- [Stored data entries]

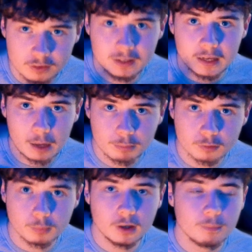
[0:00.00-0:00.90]

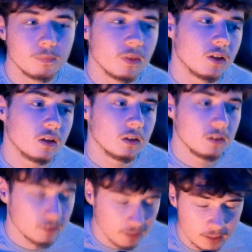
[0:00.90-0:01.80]
captured by it,
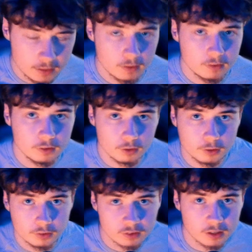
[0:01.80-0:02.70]
then
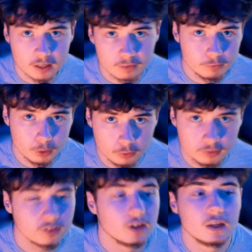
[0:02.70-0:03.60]
you start getting views,
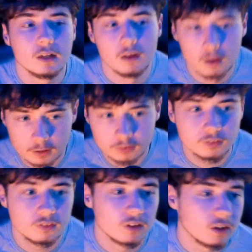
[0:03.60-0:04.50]
start getting likes,
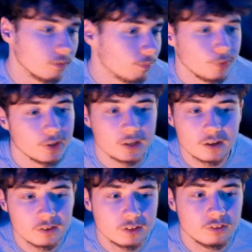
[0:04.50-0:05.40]
just start like
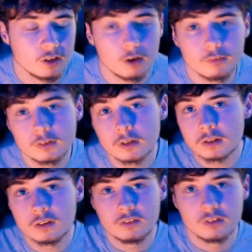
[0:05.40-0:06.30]
all this shit. Obviously the
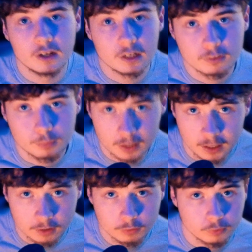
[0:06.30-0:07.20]
design has to be
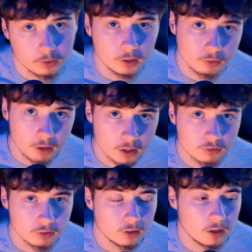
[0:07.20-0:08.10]
hard for
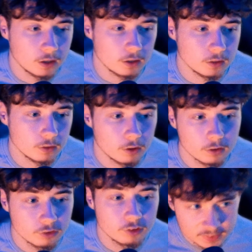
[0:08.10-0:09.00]
interaction and all
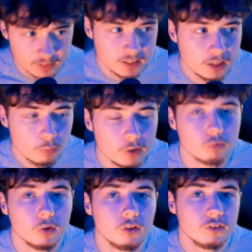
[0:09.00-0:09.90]
that shit. The key with
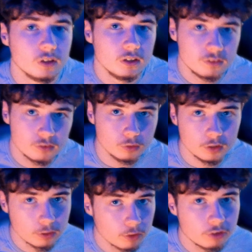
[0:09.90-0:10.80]
reels is to
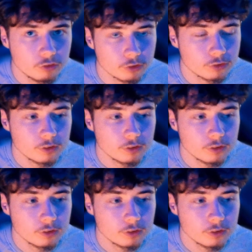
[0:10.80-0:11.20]
literally just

- [TASK DIRECTIONS] Word for word, set down the lines from the line with "[0:07.20-0:08.10]" through the last line of the entries, and nothing else; the pictures stay out.

- [SOLUTION TO THIS TASK]
[0:07.20-0:08.10]
hard for
[0:08.10-0:09.00]
interaction and all
[0:09.00-0:09.90]
that shit. The key with
[0:09.90-0:10.80]
reels is to
[0:10.80-0:11.20]
literally just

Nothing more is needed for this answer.